Puis est arrivé le «postmodernisme», avec la génération 68. Toutes les conquêtes du modernisme ont été «déconstruites» et balayées les unes après les autres; avec ironie, l’évidence a supplanté la raison, la préférence est allée à l’affect et à l’émotion, l’exigence de ­vérité a été tournée en dérision. La grande époque de la religion, des mythes et de la morale était révolue. Tolérance, liberté, Sex, Drugs and Rock ’n’ Roll. Pluralité radicale dans la société, et dans le domaine de l’éthique, pleins feux sur le contexte et les relations: le concept d’autonomie relationnelle était né. On ne prend plus en compte uniquement ce qui se passe entre le patient et son médecin, l’ensemble du réseau devient important, d’innombrables métiers de la santé se centrent sur l’événement, les proches, la famille, les animaux domestiques... tout s’entremêle.

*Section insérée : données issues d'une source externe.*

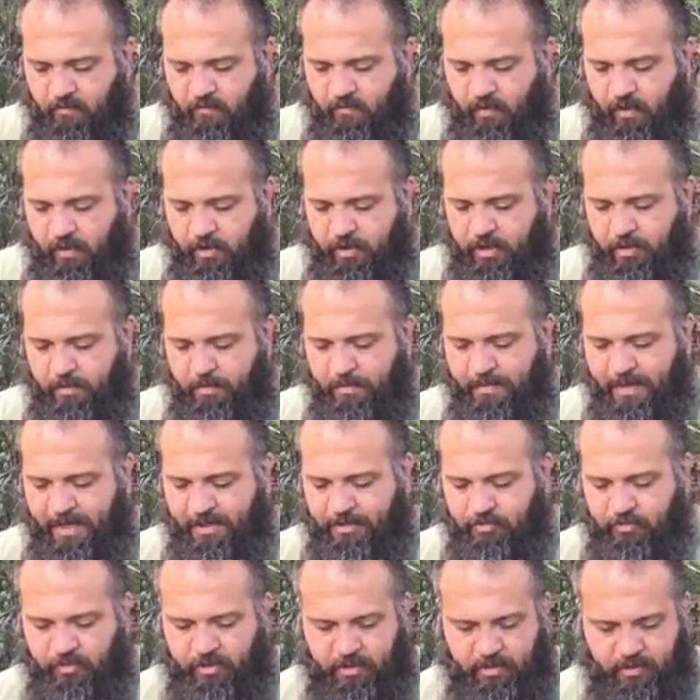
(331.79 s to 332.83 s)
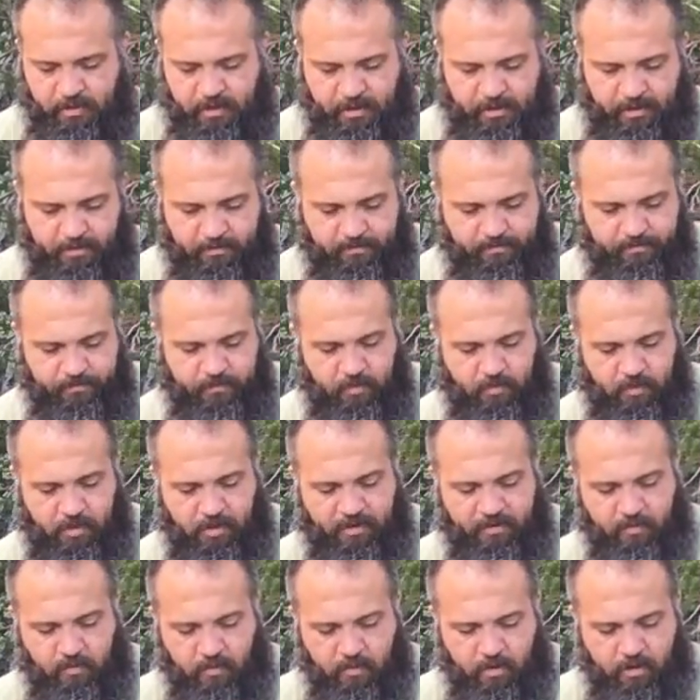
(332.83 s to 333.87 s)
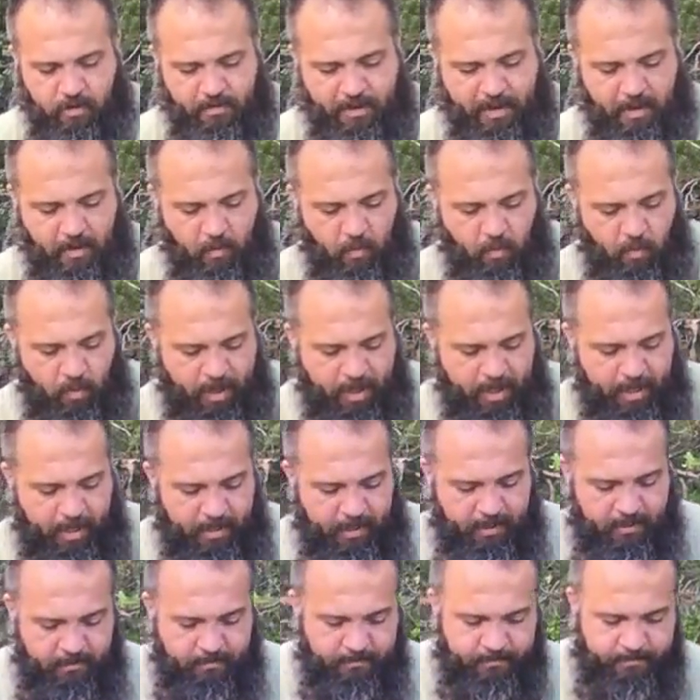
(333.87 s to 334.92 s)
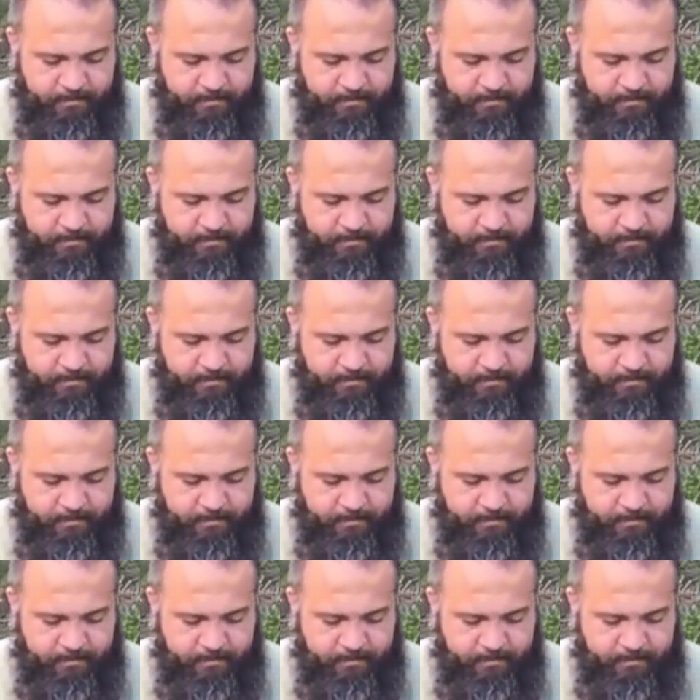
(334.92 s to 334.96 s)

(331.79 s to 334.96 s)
volumetrically, so we don't have to worry about weighing it.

Certes, beaucoup de médecins ne savent peut-être pas qu’ils exercent depuis longtemps déjà dans le post­modernisme (je ne pense pas que ce soit une obligation d’en être conscient). Mais à mon avis, le postmodernisme est passé. Il a fait son temps. Au moment précis où la raison tournée en dérision a abouti à l’élection d’un président américain comme Donald Trump, à cet instant-là, beaucoup d’entre nous ont fermé intérieurement les portes séduisantes du postmodernisme, épouvantés et la gorge nouée, et se sont demandés en silence: et maintenant? On revient au modernisme? Et sinon? Qu’est ce qui succède désormais à la déconstruction ironique et au rela­tivisme amer du postmodernisme?

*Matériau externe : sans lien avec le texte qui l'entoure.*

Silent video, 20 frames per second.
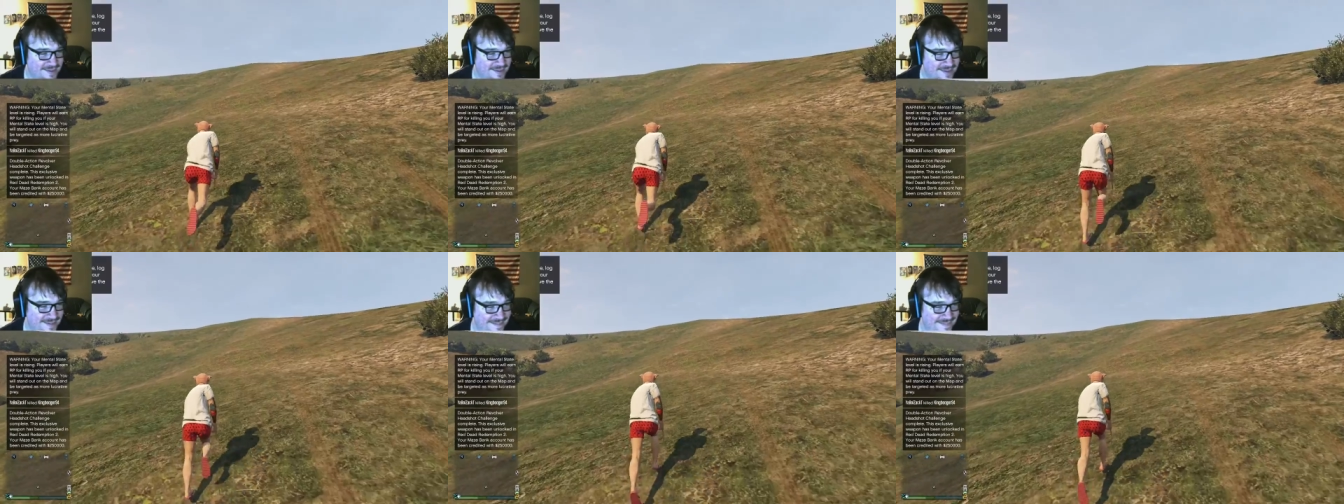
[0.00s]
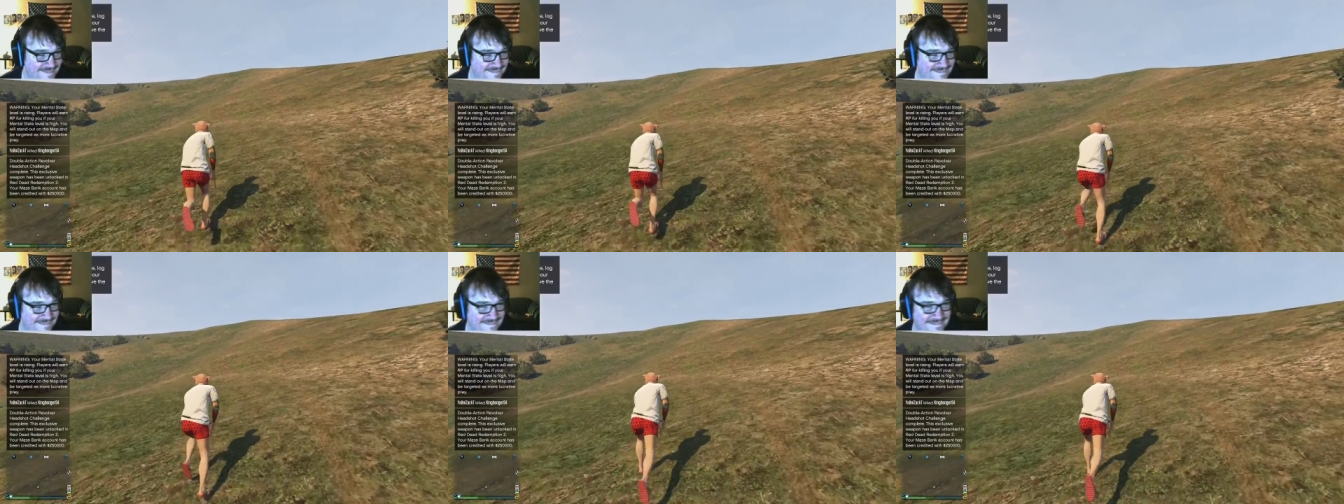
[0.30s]
what I
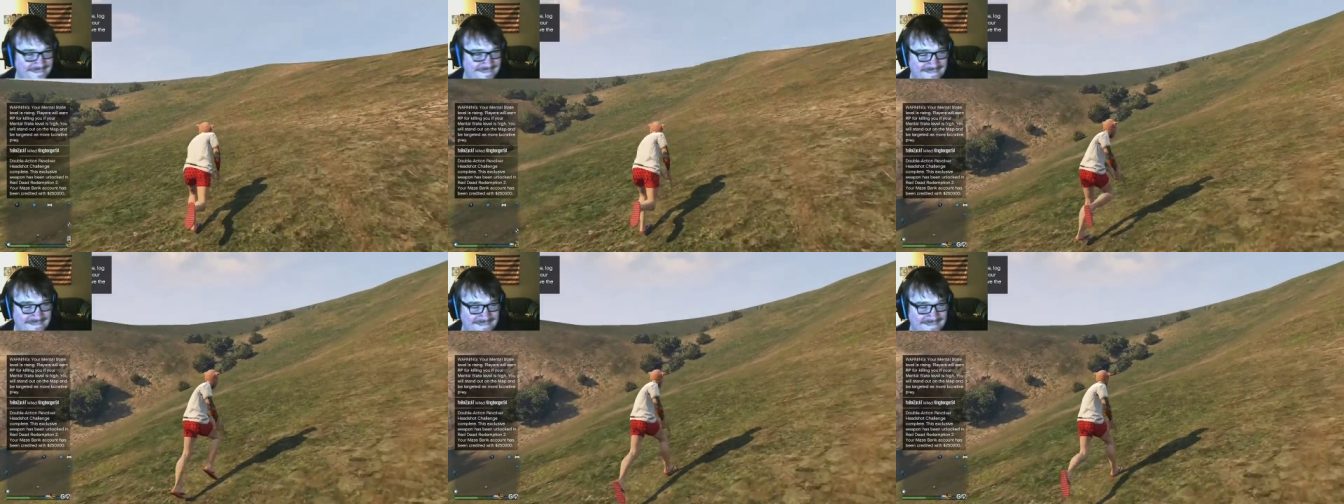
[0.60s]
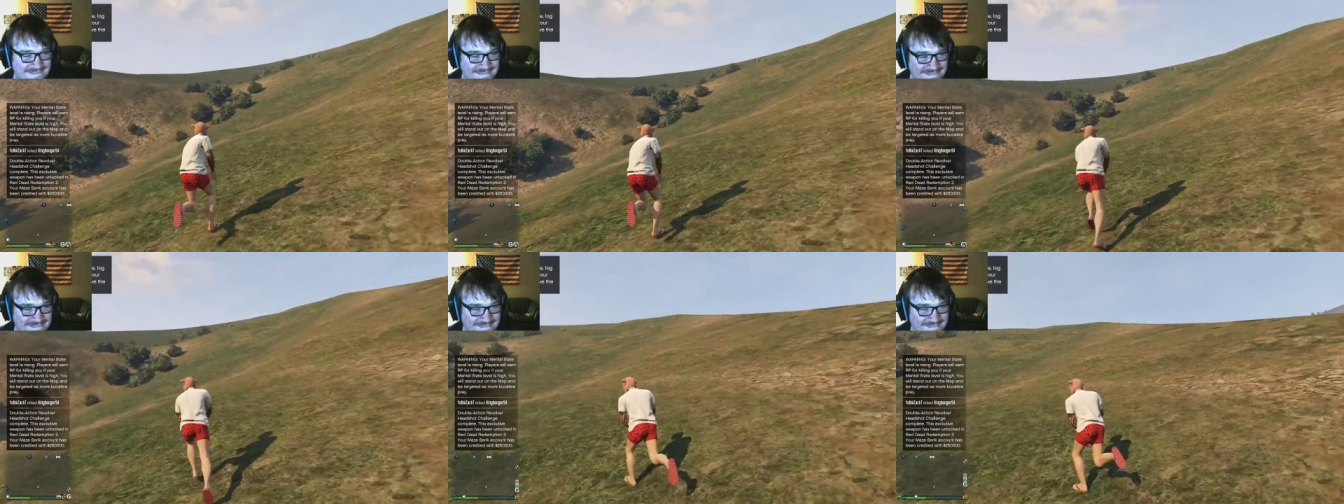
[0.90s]
got.
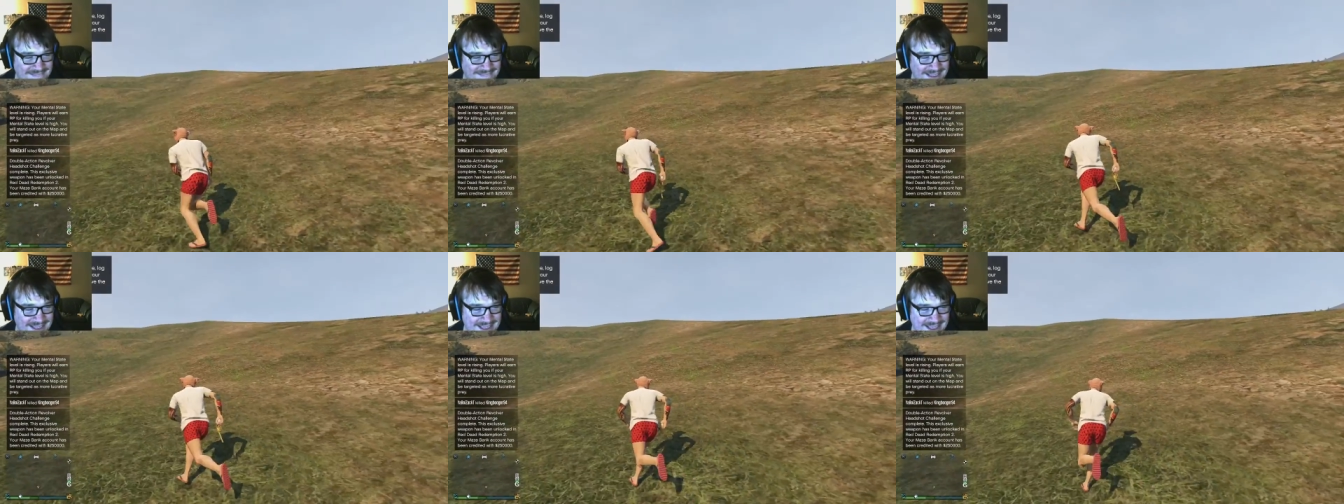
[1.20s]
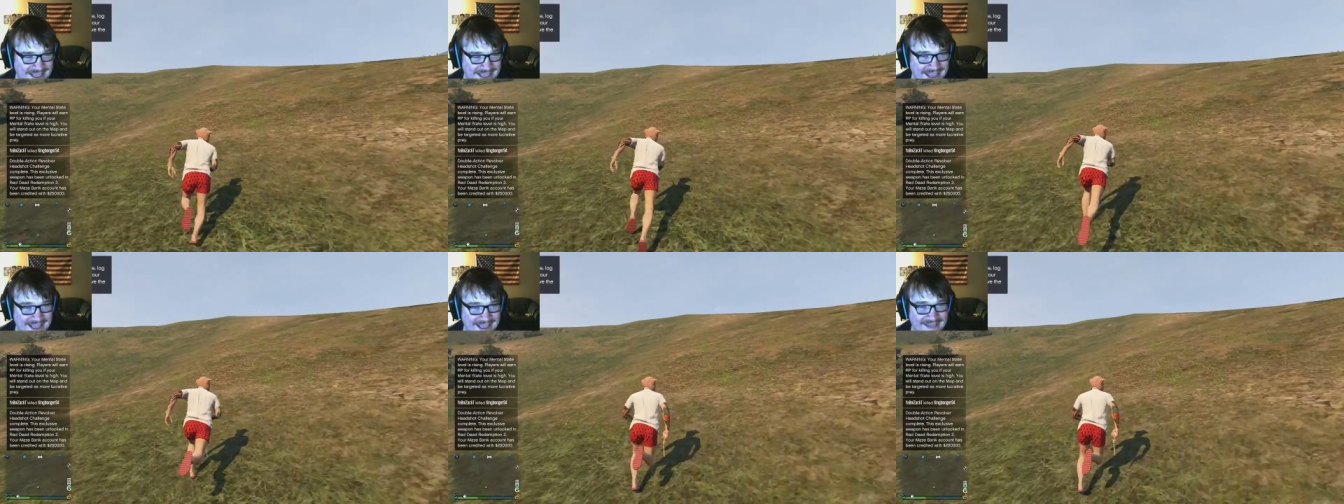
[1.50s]
I, I
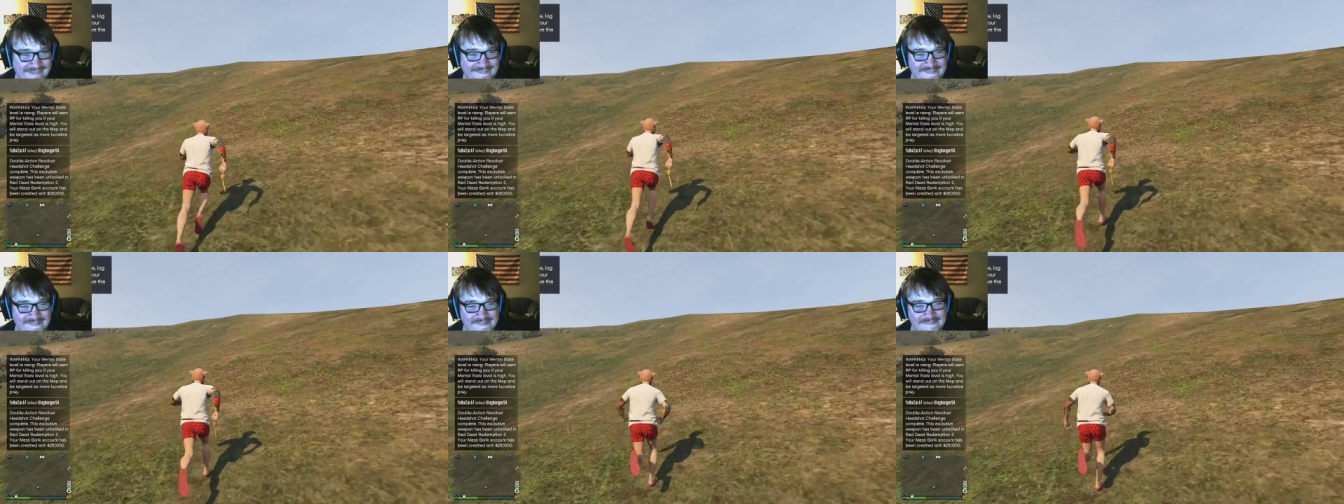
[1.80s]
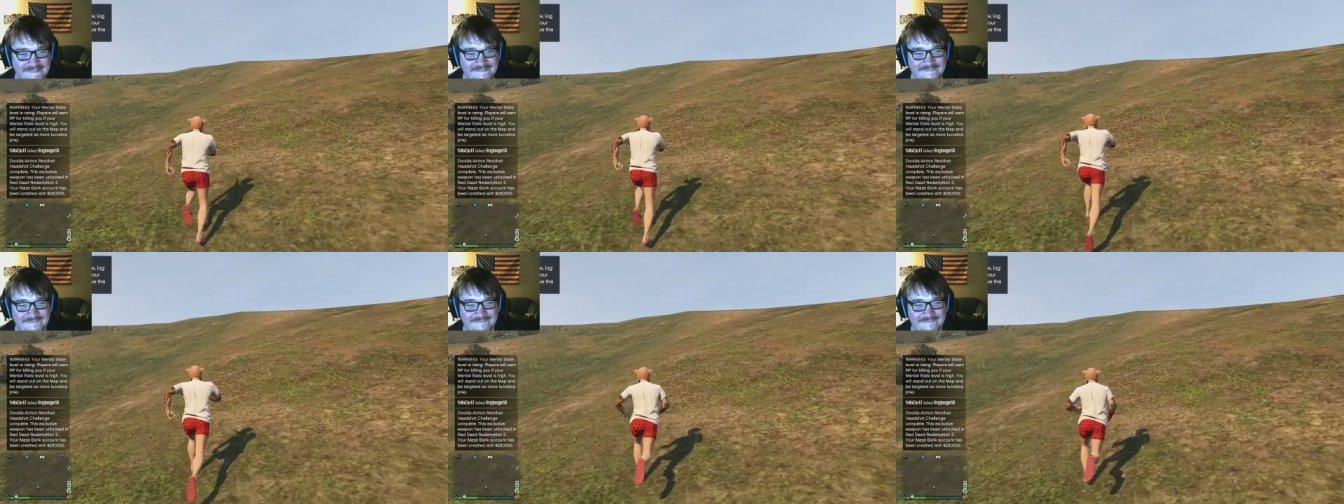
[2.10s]
must have read
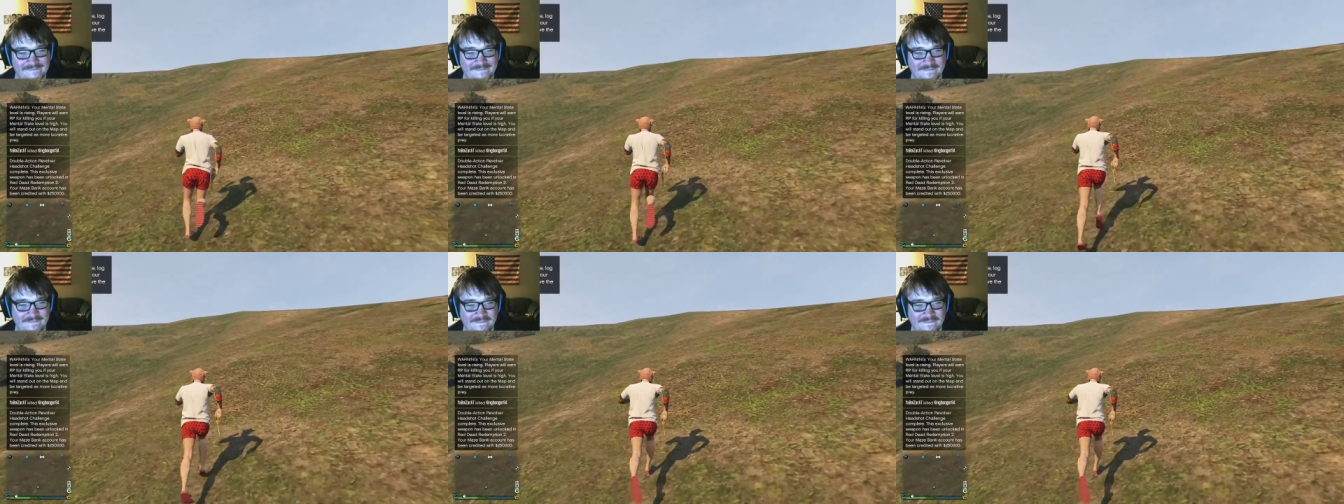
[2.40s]
mine wrong.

Pas besoin d’aller jusqu’au président américain (auquel je ne voudrais pas trop manquer d’égards). Nous pouvons rester dans le secteur de la santé de notre pays: incriminations des incitations économiques exagérées, autodétermination des patients qui nous dépasse, méde­cine qui doit répondre aux souhaits des patients, Big Data, nouveau mythe de la médecine personnalisée, relève, délestage des responsabilités, en un mot un dangereux mélange d’idéologies modernistes et postmodernistes. Laissons tout ce bavardage derrière nous et ayons une pensée innovante. Inaugurons la nouvelle époque de l’après-postmodernisme. Irmtraud ­Huber parle ici (du point de vue de la littérature) d’une nouvelle ère de la «reconstruction» (qui suit la construc­tion / le modernisme et la déconstruction / le post­modernisme) [1]. Ce qui signifie aussi reprendre nos respons­abilités, connaître et affirmer nos propres principes moraux, se mettre d’accord, devenir politique, intervenir. Prendre ce qu’il y a de mieux dans le modernisme et le postmodernisme, reconstruire, envisager l’avenir de façon innovante. Arrêter de gémir et recommencer à agir, pour le bien commun, non plus seulement pour sa propre caisse. Vous êtes de la partie? Moi oui. Alors, allons-y.
rouven.porz[at]saez.ch
1 Irmtraud Huber: Literature after Postmodernism. Reconstructive Fantasies. Palcrave Macmillan 2014.